In una parola: sempre. E se ci fossero dubbi, l’articolo 10 del Decreto, che consente di sperimentare anche su animali che non provengono da allevamenti o fornitori autorizzati (e quindi dalla strada et similia?), chiude il cerchio per sempre.
La precedente Direttiva europea, datata 1986, proibiva di infierire su cani e gatti randagi in tutta la Comunità. Pensavano gli europarlamentari di allora che il randagismo, specie quello dei cani, fosse un fenomeno da popoli incivili, da eliminare nel più breve tempo possibile (con cura, attenzione, sterilizzazioni di massa, tatuaggi, microchip, controlli, e castigando in modo serio gli abbandoni). Gli europarlamentari d’oggi non lo pensano più. L’ex ministro Renato Balduzzi, gli ultimi giorni del governo Monti, aveva scritto alla Commissione Europea esprimendo solenne rifiuto nei confronti della vivisezione sui randagi. E al popolo degli animalisti era stato servito un bel comunicato in cui venivano giudicati “irrinunciabili i diritti di maggior tutela degli animali, e in particolare dei randagi, già vittime del reato di abbandono”. L’Italia, insomma, avrebbe dato uno schiaffo morale a tutti gli altri popoli europei.

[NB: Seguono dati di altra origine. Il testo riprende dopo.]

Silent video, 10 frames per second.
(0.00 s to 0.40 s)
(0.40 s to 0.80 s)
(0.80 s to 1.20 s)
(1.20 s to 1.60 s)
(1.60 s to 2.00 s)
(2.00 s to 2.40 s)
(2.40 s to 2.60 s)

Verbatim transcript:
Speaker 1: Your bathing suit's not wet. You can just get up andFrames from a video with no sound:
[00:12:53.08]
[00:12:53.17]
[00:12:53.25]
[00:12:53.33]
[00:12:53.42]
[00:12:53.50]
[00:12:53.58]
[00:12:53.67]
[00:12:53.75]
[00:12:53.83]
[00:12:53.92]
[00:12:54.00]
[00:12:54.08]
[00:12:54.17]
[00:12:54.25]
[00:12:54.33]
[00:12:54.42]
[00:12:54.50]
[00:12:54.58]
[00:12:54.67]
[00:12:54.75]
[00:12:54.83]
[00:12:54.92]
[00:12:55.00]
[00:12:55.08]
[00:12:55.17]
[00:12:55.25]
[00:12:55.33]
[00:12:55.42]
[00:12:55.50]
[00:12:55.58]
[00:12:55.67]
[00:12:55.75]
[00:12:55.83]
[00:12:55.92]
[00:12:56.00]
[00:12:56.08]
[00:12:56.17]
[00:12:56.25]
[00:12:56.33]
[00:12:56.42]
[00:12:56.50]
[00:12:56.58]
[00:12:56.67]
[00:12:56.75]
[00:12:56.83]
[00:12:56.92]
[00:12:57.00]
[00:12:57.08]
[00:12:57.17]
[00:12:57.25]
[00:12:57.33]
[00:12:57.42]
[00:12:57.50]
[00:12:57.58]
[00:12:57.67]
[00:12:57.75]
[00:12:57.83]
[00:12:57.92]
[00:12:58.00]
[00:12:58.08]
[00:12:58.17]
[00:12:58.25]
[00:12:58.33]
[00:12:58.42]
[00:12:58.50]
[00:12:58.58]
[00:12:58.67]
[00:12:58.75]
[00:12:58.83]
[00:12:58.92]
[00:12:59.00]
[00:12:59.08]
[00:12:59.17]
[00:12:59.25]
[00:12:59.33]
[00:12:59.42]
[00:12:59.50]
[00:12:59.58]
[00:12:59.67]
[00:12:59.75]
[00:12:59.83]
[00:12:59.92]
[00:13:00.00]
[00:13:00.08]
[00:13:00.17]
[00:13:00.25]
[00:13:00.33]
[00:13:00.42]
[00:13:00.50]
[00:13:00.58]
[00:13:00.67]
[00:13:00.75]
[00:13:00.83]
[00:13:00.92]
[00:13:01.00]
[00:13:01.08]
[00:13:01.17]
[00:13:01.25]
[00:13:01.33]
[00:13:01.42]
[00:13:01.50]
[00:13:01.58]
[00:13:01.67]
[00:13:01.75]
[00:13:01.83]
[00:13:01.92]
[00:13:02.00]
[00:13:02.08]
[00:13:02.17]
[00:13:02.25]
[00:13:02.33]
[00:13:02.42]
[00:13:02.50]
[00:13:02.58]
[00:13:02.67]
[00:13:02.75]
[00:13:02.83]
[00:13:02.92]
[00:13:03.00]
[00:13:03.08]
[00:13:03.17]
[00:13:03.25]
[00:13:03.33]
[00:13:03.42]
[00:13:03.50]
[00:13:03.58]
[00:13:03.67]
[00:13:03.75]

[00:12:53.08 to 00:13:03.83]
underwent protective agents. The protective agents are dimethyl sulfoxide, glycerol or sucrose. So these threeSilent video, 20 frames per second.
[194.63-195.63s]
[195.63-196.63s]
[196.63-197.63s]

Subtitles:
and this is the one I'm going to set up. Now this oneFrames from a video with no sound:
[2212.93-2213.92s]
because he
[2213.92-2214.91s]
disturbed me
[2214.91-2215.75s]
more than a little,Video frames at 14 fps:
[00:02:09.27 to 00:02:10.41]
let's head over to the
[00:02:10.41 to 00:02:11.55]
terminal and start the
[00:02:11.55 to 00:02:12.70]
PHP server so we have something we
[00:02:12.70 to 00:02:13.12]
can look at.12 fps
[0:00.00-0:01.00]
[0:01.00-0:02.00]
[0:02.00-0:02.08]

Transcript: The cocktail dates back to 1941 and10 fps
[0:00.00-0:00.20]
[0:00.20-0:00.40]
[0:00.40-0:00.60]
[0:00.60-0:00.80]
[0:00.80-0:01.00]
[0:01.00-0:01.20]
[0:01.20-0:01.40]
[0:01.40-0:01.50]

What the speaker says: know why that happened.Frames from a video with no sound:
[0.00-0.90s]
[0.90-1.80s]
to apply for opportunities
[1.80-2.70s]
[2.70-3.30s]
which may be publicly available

Ora, ci sono libri e ci sono articoli di giornale che raccontano che cosa succede nei paesi dove sperimentare sui randagi è prassi abituale da decenni: per esempio l’Australia e gli Stati Uniti. In quest’ultimo paese è addirittura l’Accademia nazionale delle Scienze a svolgere inchieste e denunciare il ripetersi di scandali e abusi. Sono storie orribili.